だからこそ、ステージへ視線を送るわたしたちだって嘘はつけない。
社会の荒波に揉まれ、気づけば常に纏ってしまっていた鎧も、ライブが始まり声が身体に響いた瞬間に、そして目が合った瞬間におろさざるを得なくなってしまう。
真正面から正直に、素直に向き合ってくる彼女の目を見ていたら、そんなもの身に纏っていることが恥ずかしく思えてくるから。
ステージで自分らしく振る舞うNakamuraEmiの姿を見ると、虚栄を張っている自分が馬鹿馬鹿しく思えてきちゃうから。

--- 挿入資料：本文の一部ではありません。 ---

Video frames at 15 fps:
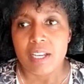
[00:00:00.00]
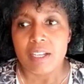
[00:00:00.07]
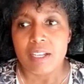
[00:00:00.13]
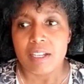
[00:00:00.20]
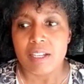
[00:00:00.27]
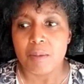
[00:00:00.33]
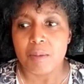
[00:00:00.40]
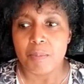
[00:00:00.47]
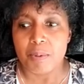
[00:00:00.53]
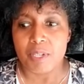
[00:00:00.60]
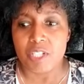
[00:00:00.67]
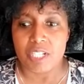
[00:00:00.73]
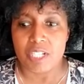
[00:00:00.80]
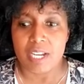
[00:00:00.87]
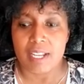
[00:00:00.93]
could
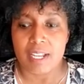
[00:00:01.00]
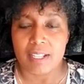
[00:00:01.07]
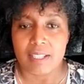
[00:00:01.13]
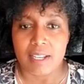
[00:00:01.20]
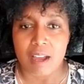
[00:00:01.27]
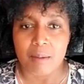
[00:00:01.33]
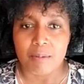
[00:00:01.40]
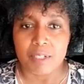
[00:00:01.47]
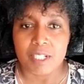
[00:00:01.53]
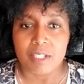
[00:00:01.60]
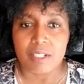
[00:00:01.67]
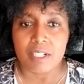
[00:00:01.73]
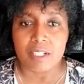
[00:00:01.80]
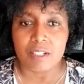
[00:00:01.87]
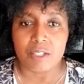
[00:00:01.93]
appreciate the
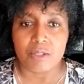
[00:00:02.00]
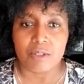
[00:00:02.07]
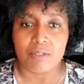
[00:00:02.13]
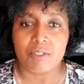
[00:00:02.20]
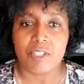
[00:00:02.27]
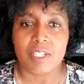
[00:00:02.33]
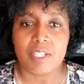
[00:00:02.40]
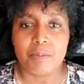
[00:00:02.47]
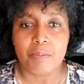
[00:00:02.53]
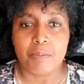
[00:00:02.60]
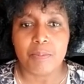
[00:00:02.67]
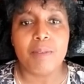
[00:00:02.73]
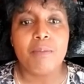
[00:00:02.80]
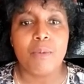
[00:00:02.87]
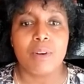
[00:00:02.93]
opportunity to sort of just
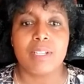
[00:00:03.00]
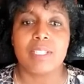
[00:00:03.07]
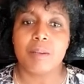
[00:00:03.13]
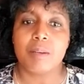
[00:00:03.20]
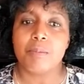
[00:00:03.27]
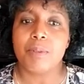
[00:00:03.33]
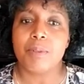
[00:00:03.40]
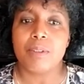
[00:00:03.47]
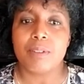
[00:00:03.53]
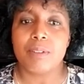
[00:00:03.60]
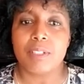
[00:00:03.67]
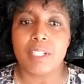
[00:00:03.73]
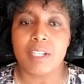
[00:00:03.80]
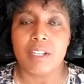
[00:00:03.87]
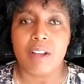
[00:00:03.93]
be more simple.
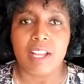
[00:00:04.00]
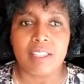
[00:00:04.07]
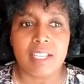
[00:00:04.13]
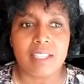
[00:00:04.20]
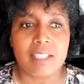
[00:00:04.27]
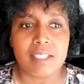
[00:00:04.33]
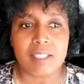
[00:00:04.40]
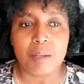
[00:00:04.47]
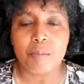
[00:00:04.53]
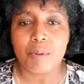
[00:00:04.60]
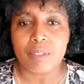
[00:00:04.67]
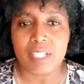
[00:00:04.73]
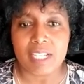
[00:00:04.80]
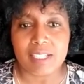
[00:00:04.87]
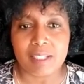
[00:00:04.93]
I think the simple
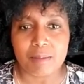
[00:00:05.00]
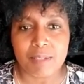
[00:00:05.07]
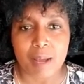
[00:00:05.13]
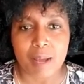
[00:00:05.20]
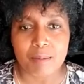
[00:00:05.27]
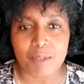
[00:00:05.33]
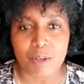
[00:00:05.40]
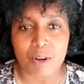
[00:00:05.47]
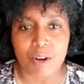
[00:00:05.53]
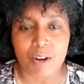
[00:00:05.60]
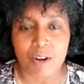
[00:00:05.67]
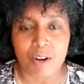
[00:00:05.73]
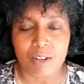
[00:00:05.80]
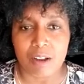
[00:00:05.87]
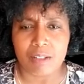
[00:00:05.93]
things sometimes
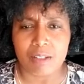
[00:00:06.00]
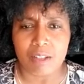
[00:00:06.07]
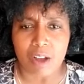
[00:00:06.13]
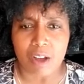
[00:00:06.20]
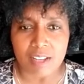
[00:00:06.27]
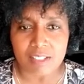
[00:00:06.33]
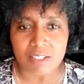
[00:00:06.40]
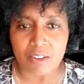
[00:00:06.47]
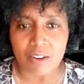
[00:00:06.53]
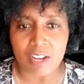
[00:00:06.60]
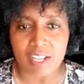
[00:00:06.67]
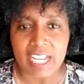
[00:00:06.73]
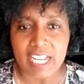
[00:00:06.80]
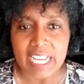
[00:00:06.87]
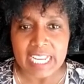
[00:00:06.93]
are lost
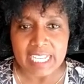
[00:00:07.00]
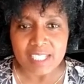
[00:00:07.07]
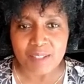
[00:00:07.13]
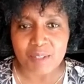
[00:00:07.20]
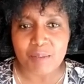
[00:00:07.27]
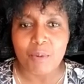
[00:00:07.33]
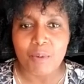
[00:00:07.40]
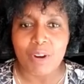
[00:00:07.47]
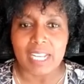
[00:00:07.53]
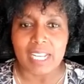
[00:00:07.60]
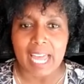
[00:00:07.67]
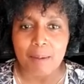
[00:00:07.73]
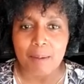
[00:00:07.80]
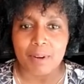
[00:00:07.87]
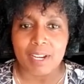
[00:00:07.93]
on some of the more
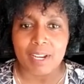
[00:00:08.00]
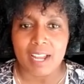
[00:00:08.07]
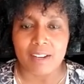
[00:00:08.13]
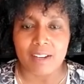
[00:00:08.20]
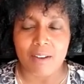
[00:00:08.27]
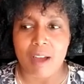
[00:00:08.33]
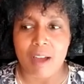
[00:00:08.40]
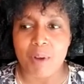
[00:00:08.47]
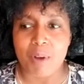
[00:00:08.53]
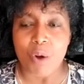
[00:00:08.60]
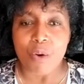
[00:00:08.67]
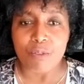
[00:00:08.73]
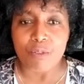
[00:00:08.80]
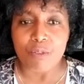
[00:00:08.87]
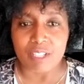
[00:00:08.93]
elaborate. I know I'm an
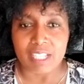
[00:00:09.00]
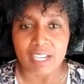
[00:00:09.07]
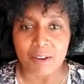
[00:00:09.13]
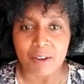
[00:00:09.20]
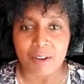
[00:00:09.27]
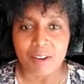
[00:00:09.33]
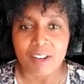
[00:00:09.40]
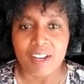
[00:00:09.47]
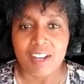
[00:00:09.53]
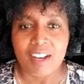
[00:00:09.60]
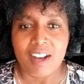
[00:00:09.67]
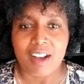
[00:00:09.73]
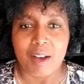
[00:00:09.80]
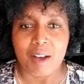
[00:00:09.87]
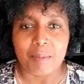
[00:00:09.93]
overthinker.
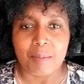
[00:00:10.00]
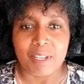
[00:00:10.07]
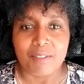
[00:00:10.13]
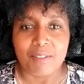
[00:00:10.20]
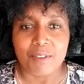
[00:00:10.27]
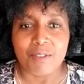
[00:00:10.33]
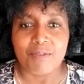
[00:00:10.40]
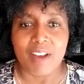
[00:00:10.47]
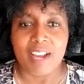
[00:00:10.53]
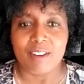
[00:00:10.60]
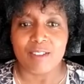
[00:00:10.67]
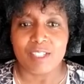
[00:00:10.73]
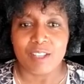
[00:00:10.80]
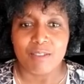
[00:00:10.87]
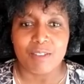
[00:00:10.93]
And if you find
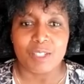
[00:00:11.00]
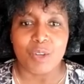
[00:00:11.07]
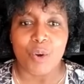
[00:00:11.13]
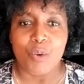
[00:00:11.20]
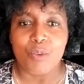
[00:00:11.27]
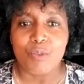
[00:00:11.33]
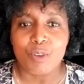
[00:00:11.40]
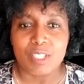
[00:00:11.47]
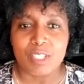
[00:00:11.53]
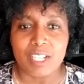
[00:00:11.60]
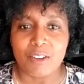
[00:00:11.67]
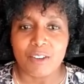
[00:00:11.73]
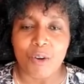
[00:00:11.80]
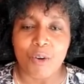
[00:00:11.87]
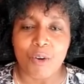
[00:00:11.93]
yourself as an
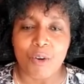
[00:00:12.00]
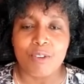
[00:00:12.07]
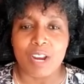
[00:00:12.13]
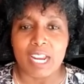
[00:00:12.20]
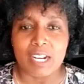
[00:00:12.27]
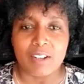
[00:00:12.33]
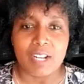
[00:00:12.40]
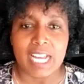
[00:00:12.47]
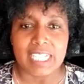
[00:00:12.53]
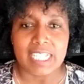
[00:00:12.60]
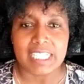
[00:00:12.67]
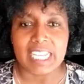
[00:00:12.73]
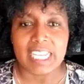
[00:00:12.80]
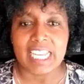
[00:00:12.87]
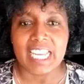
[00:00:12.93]
overthinker,
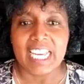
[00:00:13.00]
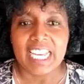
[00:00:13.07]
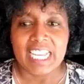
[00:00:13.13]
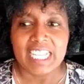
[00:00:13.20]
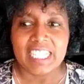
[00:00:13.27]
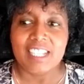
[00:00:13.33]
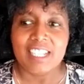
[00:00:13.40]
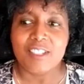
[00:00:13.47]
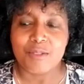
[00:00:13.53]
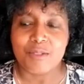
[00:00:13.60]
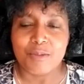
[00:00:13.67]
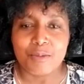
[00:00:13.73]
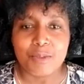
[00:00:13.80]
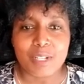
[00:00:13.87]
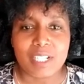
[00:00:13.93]
overanalyzing, these are
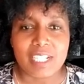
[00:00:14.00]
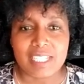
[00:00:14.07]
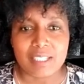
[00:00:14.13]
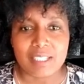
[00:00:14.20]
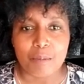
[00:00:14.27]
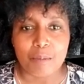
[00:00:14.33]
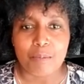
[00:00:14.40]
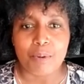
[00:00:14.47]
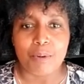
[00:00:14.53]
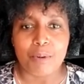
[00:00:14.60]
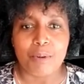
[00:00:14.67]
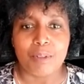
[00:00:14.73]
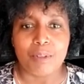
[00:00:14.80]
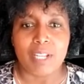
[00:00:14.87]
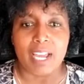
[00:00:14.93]
really
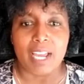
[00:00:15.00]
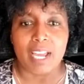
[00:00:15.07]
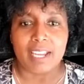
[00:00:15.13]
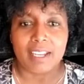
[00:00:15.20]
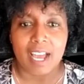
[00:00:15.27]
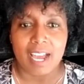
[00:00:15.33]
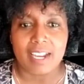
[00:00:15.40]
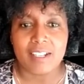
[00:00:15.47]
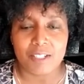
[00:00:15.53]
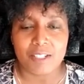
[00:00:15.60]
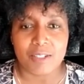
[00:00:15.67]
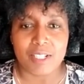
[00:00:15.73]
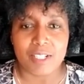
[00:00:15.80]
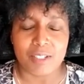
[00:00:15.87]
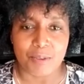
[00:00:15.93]
simple, like, I can
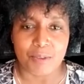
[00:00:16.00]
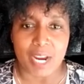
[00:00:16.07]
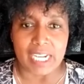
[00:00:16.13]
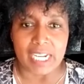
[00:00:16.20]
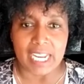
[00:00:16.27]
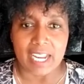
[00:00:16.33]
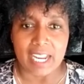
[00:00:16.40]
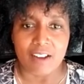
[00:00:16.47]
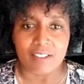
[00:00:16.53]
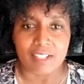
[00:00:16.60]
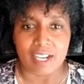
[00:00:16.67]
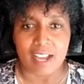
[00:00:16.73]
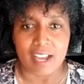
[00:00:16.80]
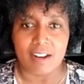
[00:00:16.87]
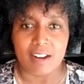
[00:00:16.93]
do this right now.
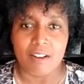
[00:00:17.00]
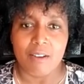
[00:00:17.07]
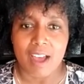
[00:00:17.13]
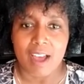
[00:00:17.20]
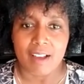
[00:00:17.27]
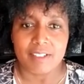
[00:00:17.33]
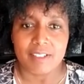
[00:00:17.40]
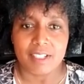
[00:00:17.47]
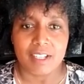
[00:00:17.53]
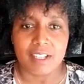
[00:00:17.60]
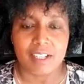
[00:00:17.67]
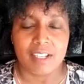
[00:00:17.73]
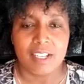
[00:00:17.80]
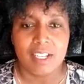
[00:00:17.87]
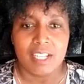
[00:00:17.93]
Like, I don't have
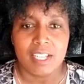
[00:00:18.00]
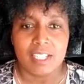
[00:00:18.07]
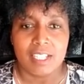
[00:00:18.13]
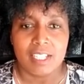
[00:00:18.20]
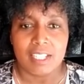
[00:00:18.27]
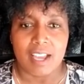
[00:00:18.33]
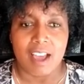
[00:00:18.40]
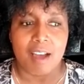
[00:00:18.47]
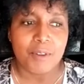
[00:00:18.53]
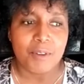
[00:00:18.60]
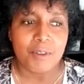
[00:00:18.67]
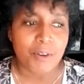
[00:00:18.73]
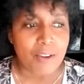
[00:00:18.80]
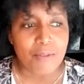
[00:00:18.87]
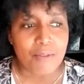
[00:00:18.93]
to, like, I'm
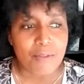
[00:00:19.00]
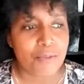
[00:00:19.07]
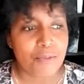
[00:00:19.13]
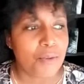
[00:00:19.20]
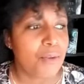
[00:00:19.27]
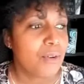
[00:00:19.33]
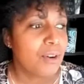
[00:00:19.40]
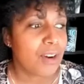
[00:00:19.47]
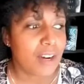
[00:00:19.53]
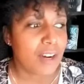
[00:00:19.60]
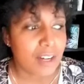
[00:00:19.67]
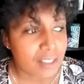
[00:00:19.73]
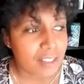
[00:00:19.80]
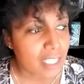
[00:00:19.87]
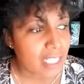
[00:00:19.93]
grateful
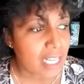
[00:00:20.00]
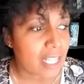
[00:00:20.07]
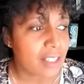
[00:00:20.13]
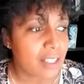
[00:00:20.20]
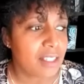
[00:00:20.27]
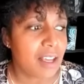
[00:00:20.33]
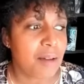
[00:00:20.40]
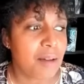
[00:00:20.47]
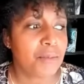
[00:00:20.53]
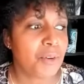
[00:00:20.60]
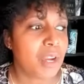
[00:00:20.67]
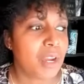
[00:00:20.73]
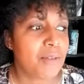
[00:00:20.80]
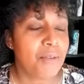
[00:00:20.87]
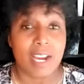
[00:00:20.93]

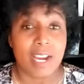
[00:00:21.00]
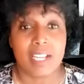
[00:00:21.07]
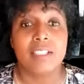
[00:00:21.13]
I can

「なんでかっこつけているんだろう」って我に返ったらその虚しさに涙が出てくるし、でもそんなわたしのことを否定するんじゃなくて、「わかるよ、わたしもそうだったから」と同調しながらも、素直になって矢面に立てるよう、そっと背中を押してくれる。
20代は「強い自分」を装っても良いけど、そればっかりじゃ30代は辛いよって、30代の過ごし方を、アクセルの踏み方を、そして進むべき道を彼女は示してくれている。
これがとっても、心強いんだ。
女の30代って、どんな道が待っているんだろうって不安に思っていた。
スタート地点から思っていた場所にいなかったから、なおさらその先の光景を見るのが怖かった。
でも、NakamuraEmiを見ていると、ちょっとばかり……いや、とても楽しみなんだ。
彼女ほどに、自分の生き様を人様に示すようなことはできないかもしれないけれど。
わたしにはわたしにしかない道を、決して最短ルートじゃなくてもひたむきに進んでいけば、「あの頂上の旗」を握ることができるかな。
甘っちょろくて迷いまくっていた20代を越え、最近自分でもやっと登れそうな山が見つかった気がする今日この頃。
NakamuraEmiの音楽を聴いていなかったら、きっとまだ道に迷ってしまっていたから。これからも見失わないように、その背中を追っていきたい。追いつける気はしないけれど、ずっとずっと追いかけ続けたい。
だからわたしは、今日もNakamuraEmiの曲を聴く。明日も明後日も、その先も。